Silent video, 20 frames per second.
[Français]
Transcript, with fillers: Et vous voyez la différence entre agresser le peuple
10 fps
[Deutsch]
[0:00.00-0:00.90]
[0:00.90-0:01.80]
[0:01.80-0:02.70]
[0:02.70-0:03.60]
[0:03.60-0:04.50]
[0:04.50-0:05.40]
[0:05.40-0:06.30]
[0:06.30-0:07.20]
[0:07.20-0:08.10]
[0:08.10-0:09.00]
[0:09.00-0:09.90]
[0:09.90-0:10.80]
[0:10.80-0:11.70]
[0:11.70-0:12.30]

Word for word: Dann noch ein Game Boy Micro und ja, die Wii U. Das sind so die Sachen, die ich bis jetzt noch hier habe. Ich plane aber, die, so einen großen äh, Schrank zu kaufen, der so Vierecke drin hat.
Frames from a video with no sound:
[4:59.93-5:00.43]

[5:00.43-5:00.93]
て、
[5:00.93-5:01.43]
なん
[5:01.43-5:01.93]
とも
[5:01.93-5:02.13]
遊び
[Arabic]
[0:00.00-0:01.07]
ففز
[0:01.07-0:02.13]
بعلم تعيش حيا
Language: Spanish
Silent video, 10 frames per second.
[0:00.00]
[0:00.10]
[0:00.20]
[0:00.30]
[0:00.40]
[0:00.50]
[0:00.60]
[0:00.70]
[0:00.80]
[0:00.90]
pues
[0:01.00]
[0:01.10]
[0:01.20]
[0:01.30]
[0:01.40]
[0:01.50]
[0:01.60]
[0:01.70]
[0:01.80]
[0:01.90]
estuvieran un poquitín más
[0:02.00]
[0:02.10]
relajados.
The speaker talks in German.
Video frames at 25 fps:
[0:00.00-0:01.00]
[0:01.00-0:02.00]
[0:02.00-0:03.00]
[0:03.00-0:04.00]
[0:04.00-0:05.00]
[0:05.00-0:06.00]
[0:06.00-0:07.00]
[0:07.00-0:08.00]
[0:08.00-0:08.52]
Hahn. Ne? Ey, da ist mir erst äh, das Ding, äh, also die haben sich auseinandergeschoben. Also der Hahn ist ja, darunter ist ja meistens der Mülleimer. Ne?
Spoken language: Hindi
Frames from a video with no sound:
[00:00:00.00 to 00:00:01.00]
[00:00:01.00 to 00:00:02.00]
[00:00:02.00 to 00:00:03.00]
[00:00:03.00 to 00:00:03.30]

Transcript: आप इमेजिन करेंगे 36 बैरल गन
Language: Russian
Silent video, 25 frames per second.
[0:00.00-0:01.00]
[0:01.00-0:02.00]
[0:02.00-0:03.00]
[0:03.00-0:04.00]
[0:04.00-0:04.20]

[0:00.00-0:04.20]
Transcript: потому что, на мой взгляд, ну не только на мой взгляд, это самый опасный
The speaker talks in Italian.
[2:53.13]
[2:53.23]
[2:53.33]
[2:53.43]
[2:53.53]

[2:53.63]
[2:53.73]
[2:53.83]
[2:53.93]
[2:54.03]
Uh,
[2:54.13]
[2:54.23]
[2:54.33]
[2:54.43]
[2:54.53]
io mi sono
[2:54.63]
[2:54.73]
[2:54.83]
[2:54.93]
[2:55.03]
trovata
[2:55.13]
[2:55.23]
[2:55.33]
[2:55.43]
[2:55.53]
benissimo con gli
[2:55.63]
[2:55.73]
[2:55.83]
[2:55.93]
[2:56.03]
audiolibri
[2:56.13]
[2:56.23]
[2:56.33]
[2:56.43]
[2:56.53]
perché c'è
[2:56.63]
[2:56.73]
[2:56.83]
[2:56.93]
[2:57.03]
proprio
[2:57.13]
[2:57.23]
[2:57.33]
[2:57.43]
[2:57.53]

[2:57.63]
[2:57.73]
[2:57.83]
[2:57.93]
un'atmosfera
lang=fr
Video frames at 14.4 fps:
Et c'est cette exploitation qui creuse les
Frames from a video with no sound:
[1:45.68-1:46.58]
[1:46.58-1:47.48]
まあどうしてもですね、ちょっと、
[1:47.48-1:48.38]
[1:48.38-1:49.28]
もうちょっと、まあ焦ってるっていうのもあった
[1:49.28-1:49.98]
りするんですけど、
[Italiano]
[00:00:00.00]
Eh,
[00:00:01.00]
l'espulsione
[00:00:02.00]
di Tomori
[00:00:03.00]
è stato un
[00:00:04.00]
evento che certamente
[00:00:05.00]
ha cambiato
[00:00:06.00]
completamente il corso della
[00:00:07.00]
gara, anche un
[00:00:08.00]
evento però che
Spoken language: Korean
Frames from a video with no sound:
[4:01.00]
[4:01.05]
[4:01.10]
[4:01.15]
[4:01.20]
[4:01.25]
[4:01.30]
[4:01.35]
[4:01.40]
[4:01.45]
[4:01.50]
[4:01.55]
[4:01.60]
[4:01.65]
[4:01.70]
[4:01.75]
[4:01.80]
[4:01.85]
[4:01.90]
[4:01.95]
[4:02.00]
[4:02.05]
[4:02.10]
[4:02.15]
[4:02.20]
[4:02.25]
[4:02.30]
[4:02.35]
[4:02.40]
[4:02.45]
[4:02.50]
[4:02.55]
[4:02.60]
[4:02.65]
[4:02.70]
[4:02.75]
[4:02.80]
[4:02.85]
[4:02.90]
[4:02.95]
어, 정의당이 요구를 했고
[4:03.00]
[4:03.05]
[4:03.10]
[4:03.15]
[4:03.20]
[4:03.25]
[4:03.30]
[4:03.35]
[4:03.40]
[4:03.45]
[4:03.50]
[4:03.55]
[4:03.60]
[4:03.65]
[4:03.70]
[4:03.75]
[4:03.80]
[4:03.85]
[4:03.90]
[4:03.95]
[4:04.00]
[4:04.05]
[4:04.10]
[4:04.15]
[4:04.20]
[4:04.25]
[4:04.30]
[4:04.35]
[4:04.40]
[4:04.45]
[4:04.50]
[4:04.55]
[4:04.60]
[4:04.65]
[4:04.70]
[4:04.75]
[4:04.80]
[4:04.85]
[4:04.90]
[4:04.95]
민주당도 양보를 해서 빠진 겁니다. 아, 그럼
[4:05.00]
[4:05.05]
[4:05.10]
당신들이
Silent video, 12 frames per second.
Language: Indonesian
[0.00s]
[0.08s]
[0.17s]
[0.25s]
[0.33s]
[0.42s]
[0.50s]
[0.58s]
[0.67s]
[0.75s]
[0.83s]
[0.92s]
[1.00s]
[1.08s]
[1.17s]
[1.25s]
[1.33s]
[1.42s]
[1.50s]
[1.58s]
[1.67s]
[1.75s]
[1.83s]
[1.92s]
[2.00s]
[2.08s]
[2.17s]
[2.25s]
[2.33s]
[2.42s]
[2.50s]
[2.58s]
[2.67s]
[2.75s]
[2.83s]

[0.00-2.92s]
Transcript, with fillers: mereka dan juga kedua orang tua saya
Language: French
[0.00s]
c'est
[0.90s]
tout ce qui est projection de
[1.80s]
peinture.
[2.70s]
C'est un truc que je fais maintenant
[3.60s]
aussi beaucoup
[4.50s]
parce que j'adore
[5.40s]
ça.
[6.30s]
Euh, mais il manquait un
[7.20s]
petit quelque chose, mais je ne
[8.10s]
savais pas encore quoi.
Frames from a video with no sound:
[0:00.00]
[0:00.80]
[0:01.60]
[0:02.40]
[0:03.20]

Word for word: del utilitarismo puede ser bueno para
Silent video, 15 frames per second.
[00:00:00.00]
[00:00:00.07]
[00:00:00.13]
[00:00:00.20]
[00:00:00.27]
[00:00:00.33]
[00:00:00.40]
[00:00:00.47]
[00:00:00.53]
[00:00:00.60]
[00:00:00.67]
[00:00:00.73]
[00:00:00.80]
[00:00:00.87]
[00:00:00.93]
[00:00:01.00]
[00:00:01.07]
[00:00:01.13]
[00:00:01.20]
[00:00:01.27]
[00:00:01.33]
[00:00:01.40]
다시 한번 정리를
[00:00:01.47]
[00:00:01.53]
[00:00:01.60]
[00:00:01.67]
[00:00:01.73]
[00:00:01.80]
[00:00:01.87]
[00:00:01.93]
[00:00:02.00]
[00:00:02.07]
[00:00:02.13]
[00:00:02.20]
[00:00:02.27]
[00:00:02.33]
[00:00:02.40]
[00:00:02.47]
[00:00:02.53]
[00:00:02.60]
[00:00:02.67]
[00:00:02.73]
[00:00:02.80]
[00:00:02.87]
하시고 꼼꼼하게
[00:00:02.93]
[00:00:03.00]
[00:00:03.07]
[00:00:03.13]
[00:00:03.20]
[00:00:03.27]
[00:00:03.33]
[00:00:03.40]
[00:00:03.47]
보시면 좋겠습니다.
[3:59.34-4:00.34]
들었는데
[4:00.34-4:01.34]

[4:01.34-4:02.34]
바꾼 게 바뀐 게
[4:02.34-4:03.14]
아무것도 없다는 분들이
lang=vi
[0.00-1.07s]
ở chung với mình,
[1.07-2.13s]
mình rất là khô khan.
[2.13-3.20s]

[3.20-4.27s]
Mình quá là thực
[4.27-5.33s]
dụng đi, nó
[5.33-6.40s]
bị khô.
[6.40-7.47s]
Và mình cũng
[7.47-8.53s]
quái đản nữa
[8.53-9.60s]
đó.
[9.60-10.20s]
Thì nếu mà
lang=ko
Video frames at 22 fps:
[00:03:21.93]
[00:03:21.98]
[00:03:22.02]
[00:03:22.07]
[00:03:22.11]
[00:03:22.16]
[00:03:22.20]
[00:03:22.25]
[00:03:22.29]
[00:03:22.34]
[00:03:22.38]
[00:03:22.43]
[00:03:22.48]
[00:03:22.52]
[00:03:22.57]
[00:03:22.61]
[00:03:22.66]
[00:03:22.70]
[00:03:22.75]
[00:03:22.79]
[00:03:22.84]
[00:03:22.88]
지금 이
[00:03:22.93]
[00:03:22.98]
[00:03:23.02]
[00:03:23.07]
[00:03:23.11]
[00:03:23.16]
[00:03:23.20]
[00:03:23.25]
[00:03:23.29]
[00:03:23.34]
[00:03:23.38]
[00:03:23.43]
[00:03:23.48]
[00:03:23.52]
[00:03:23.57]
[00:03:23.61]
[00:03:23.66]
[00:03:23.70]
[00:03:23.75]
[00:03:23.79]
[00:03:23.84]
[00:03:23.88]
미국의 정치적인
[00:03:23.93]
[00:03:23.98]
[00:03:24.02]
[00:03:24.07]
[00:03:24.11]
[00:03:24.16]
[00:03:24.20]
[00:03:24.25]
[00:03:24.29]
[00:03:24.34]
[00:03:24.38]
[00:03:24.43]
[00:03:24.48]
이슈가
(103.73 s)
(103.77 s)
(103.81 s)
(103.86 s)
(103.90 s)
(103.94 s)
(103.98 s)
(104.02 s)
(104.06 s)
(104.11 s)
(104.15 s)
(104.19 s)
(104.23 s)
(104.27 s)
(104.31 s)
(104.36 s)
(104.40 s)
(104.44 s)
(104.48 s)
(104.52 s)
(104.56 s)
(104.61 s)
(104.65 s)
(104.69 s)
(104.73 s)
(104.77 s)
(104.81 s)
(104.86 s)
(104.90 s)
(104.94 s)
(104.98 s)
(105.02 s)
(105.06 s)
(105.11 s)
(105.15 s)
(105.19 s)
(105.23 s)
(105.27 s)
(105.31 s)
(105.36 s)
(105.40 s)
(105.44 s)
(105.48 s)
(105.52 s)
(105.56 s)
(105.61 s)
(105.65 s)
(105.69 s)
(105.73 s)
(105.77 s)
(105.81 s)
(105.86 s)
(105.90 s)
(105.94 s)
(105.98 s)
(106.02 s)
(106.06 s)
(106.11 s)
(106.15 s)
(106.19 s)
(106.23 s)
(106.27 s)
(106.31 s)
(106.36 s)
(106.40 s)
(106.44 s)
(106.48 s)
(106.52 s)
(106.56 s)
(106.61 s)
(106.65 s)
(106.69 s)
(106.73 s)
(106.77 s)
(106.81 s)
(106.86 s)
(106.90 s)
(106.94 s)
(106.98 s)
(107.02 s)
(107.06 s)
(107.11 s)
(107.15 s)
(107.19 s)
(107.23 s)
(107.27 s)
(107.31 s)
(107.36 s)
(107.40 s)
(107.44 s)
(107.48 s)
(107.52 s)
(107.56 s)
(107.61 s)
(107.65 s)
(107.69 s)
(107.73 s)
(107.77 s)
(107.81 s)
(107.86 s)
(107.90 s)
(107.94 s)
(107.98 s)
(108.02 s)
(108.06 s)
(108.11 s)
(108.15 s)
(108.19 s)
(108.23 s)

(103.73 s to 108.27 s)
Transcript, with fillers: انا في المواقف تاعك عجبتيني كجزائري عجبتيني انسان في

### EXERCISE AIM:
Go through the records from the first line and copy each one exactly, ending after the line that contains "The speaker talks in German.". Give nothing else.

### YOUR SOLUTION:
Silent video, 20 frames per second.
[Français]
Transcript, with fillers: Et vous voyez la différence entre agresser le peuple
10 fps
[Deutsch]
[0:00.00-0:00.90]
[0:00.90-0:01.80]
[0:01.80-0:02.70]
[0:02.70-0:03.60]
[0:03.60-0:04.50]
[0:04.50-0:05.40]
[0:05.40-0:06.30]
[0:06.30-0:07.20]
[0:07.20-0:08.10]
[0:08.10-0:09.00]
[0:09.00-0:09.90]
[0:09.90-0:10.80]
[0:10.80-0:11.70]
[0:11.70-0:12.30]

Word for word: Dann noch ein Game Boy Micro und ja, die Wii U. Das sind so die Sachen, die ich bis jetzt noch hier habe. Ich plane aber, die, so einen großen äh, Schrank zu kaufen, der so Vierecke drin hat.
Frames from a video with no sound:
[4:59.93-5:00.43]

[5:00.43-5:00.93]
て、
[5:00.93-5:01.43]
なん
[5:01.43-5:01.93]
とも
[5:01.93-5:02.13]
遊び
[Arabic]
[0:00.00-0:01.07]
ففز
[0:01.07-0:02.13]
بعلم تعيش حيا
Language: Spanish
Silent video, 10 frames per second.
[0:00.00]
[0:00.10]
[0:00.20]
[0:00.30]
[0:00.40]
[0:00.50]
[0:00.60]
[0:00.70]
[0:00.80]
[0:00.90]
pues
[0:01.00]
[0:01.10]
[0:01.20]
[0:01.30]
[0:01.40]
[0:01.50]
[0:01.60]
[0:01.70]
[0:01.80]
[0:01.90]
estuvieran un poquitín más
[0:02.00]
[0:02.10]
relajados.
The speaker talks in German.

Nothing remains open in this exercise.